EXERCISE OBJECTIVE =
Look through the data below and output, unchanged, every line from the one holding "[1:02:31.42]" through the one holding "Transcript: I'm not", inclusive. Skip the pictures.

(Collected data)
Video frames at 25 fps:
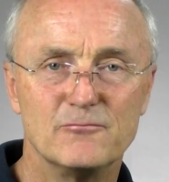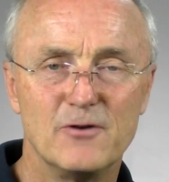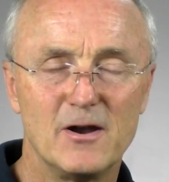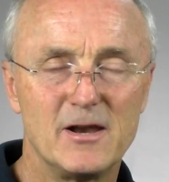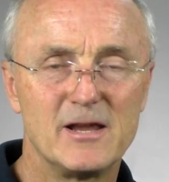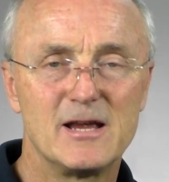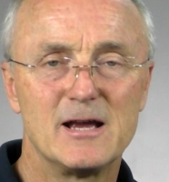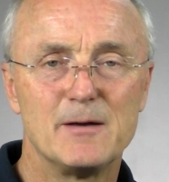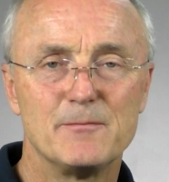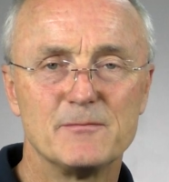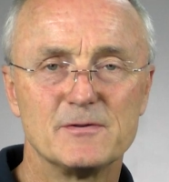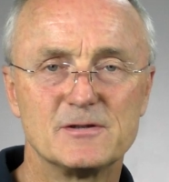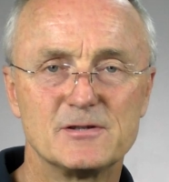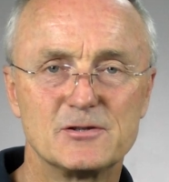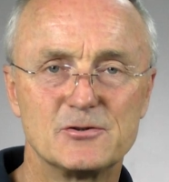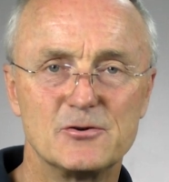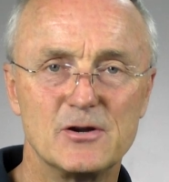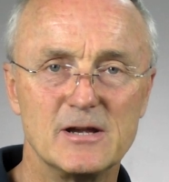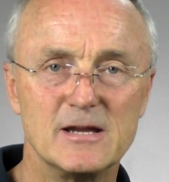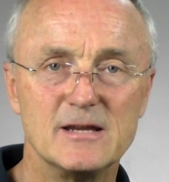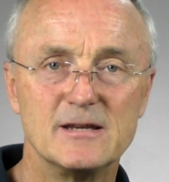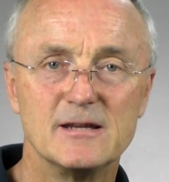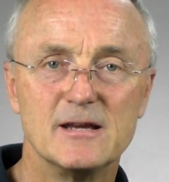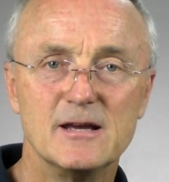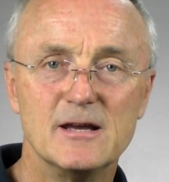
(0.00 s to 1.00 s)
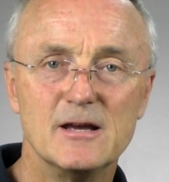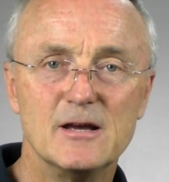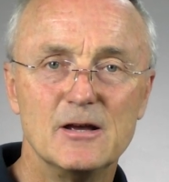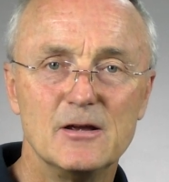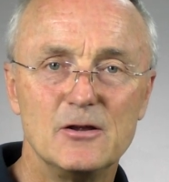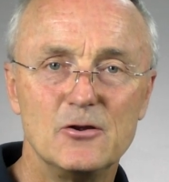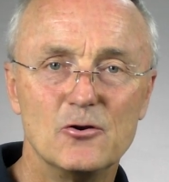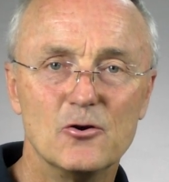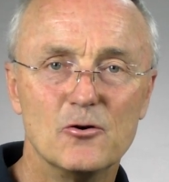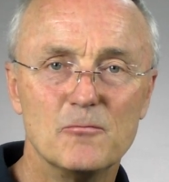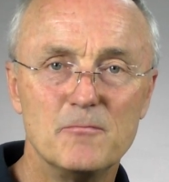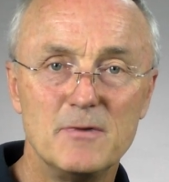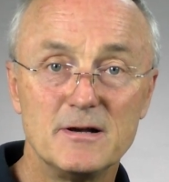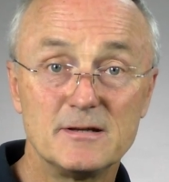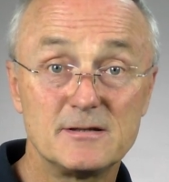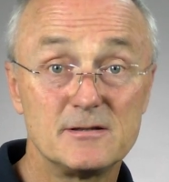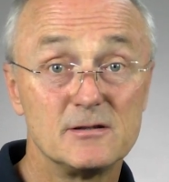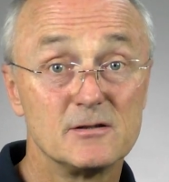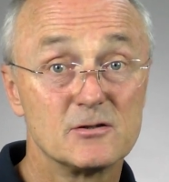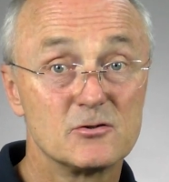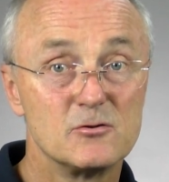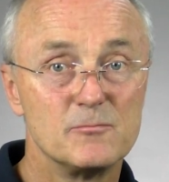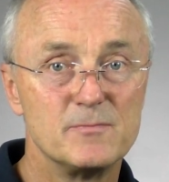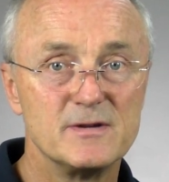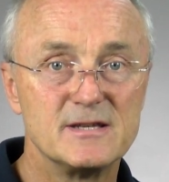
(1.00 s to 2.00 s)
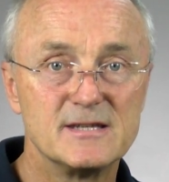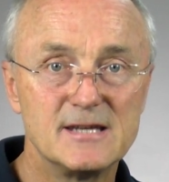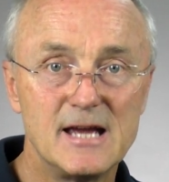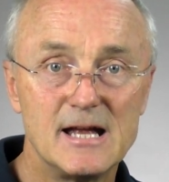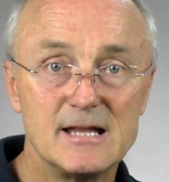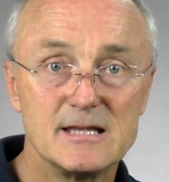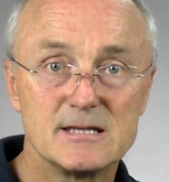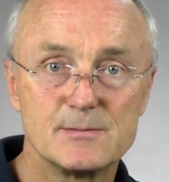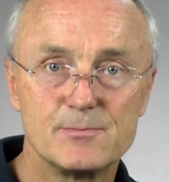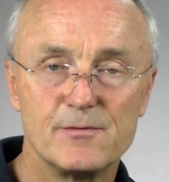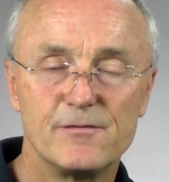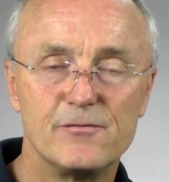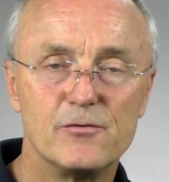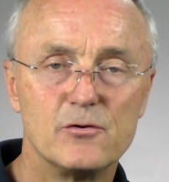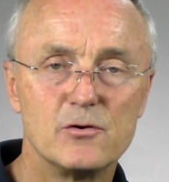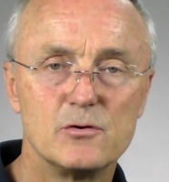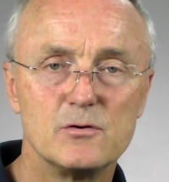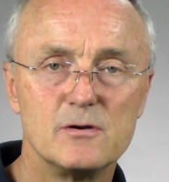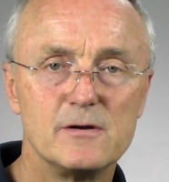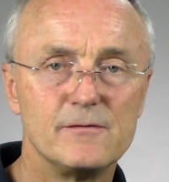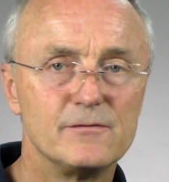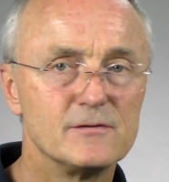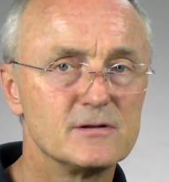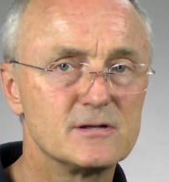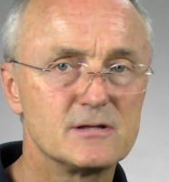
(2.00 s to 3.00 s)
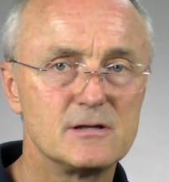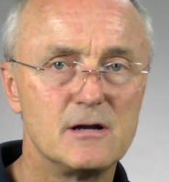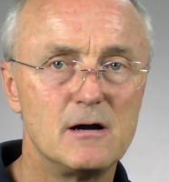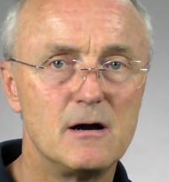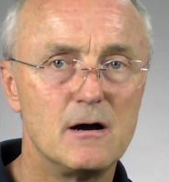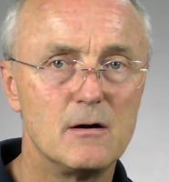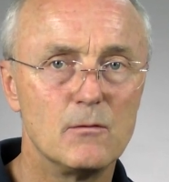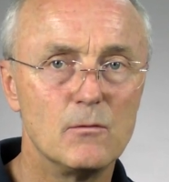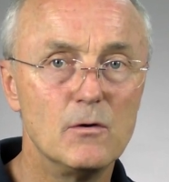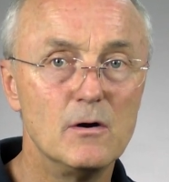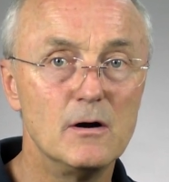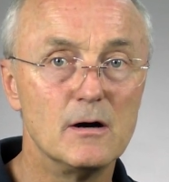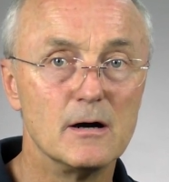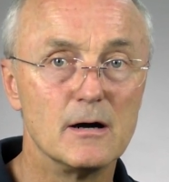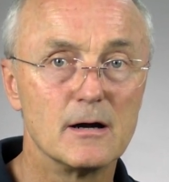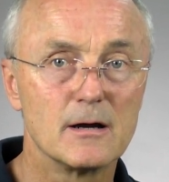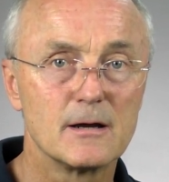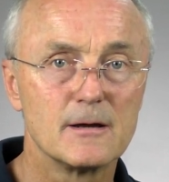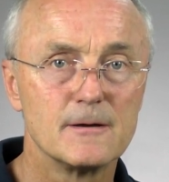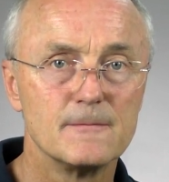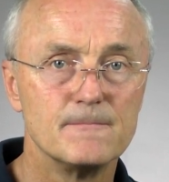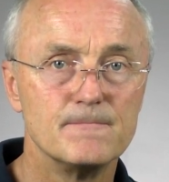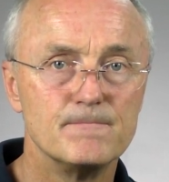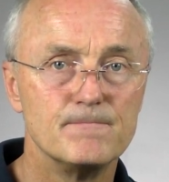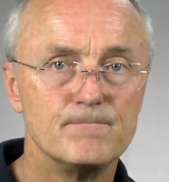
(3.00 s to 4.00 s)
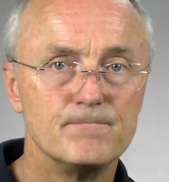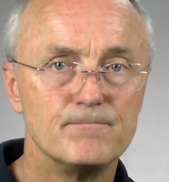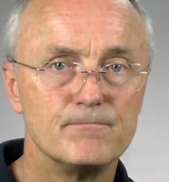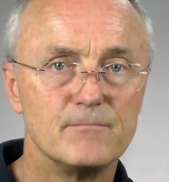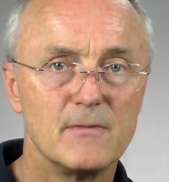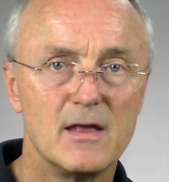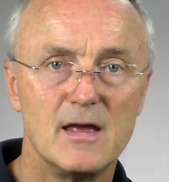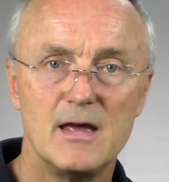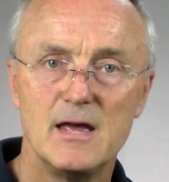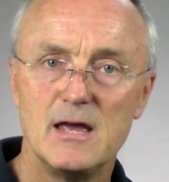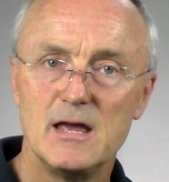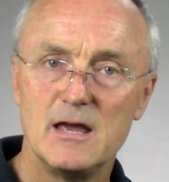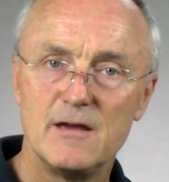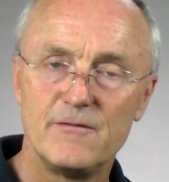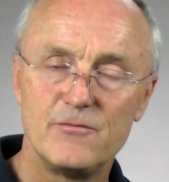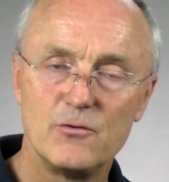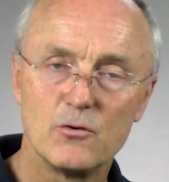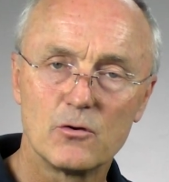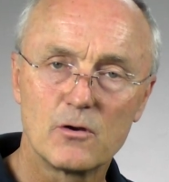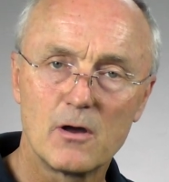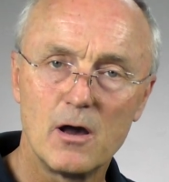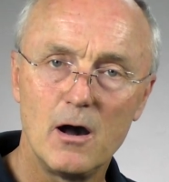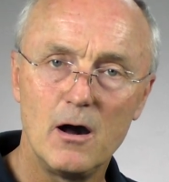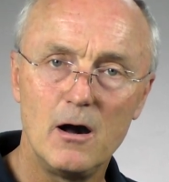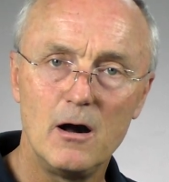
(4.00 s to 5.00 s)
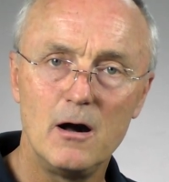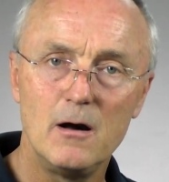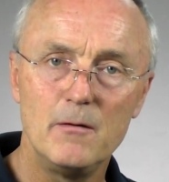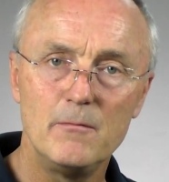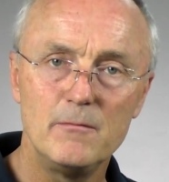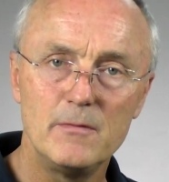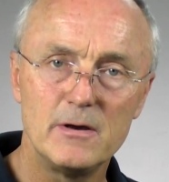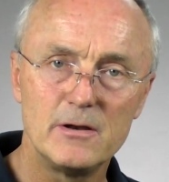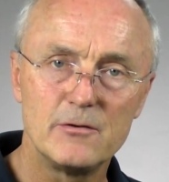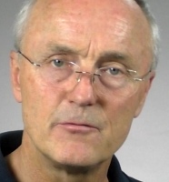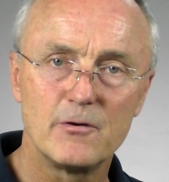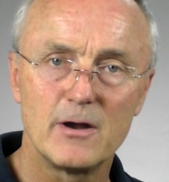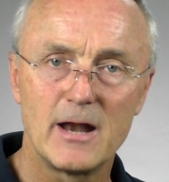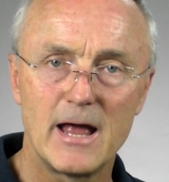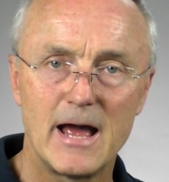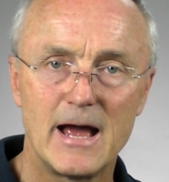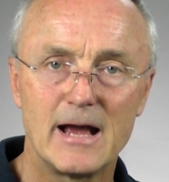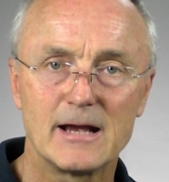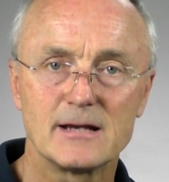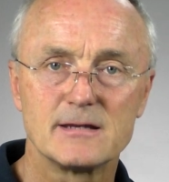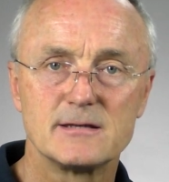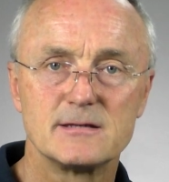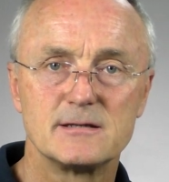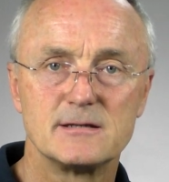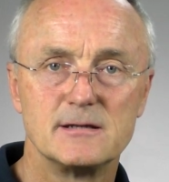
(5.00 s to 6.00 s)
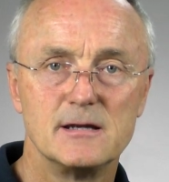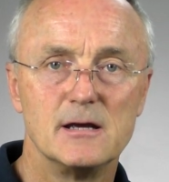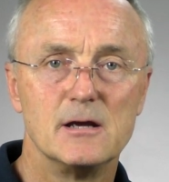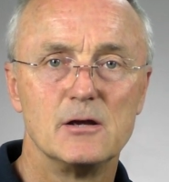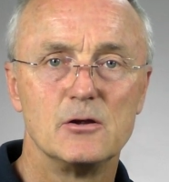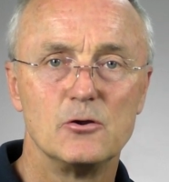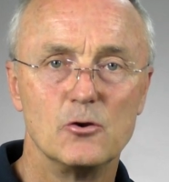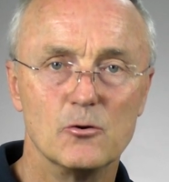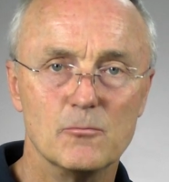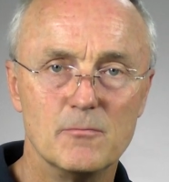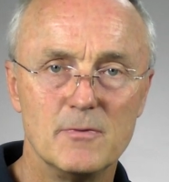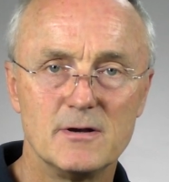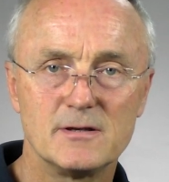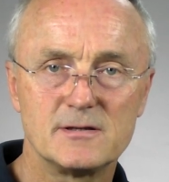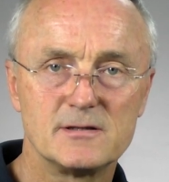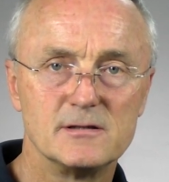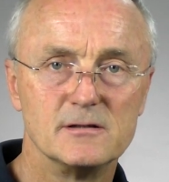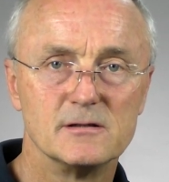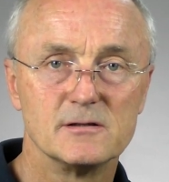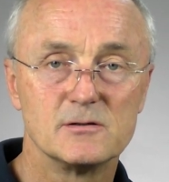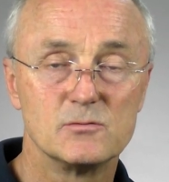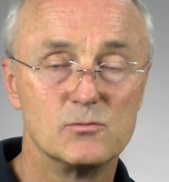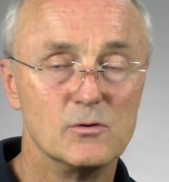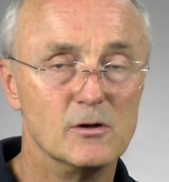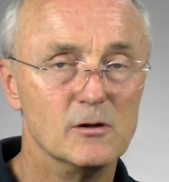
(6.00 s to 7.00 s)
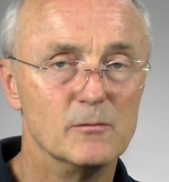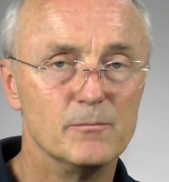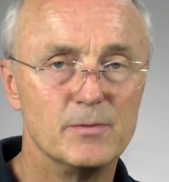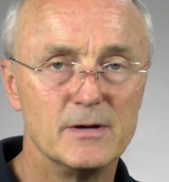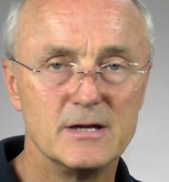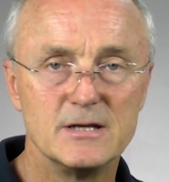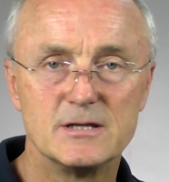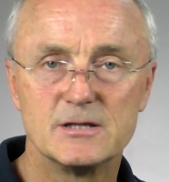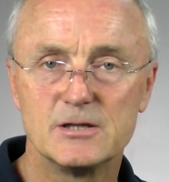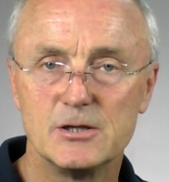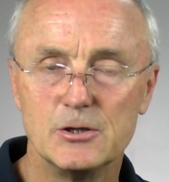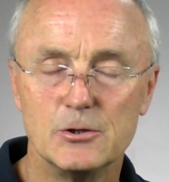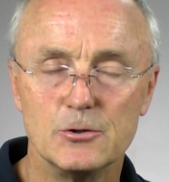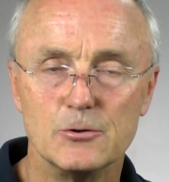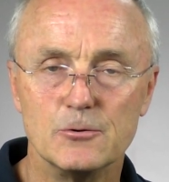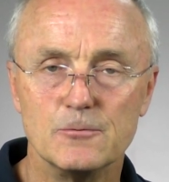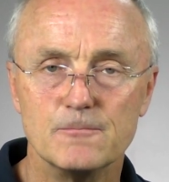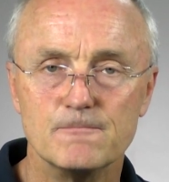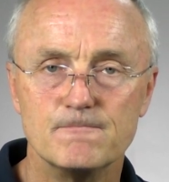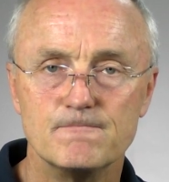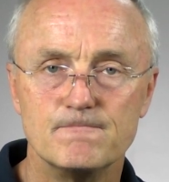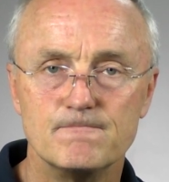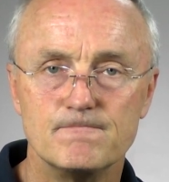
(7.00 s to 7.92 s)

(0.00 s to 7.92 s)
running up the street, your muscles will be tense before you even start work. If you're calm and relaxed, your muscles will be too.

--

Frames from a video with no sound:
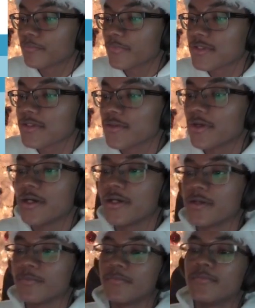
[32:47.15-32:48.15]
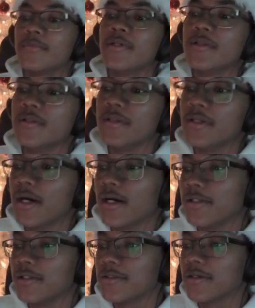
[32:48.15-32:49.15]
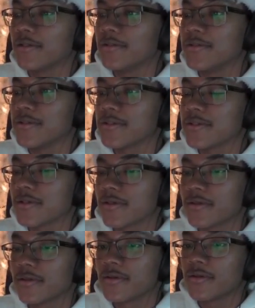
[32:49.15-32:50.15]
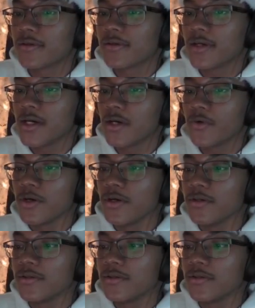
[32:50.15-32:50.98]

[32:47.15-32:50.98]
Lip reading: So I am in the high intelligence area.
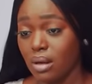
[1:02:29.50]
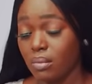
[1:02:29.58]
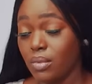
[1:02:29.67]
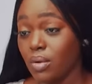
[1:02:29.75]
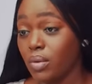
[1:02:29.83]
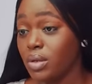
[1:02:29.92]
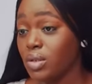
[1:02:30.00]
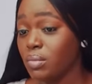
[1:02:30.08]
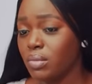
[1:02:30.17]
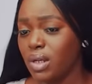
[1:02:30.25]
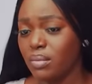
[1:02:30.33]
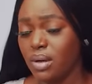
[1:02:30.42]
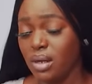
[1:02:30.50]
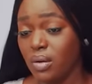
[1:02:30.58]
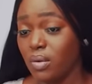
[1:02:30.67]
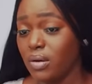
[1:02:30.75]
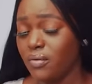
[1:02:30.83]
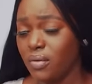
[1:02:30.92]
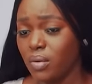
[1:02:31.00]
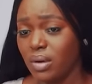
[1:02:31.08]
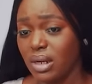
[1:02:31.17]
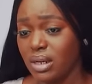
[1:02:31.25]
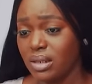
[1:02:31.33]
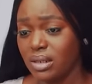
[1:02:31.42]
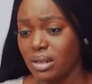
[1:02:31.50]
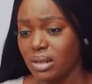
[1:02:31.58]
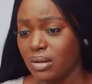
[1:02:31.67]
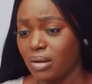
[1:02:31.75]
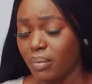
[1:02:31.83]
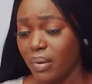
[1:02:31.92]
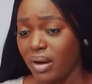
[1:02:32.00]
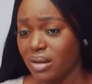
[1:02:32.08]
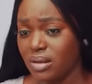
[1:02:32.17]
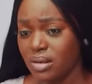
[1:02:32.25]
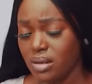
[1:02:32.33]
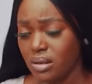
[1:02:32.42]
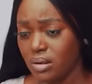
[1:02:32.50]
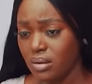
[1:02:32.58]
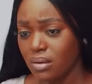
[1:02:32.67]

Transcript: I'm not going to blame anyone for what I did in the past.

TASK SOLUTION =
[1:02:31.42]
[1:02:31.50]
[1:02:31.58]
[1:02:31.67]
[1:02:31.75]
[1:02:31.83]
[1:02:31.92]
[1:02:32.00]
[1:02:32.08]
[1:02:32.17]
[1:02:32.25]
[1:02:32.33]
[1:02:32.42]
[1:02:32.50]
[1:02:32.58]
[1:02:32.67]

Transcript: I'm not going to blame anyone for what I did in the past.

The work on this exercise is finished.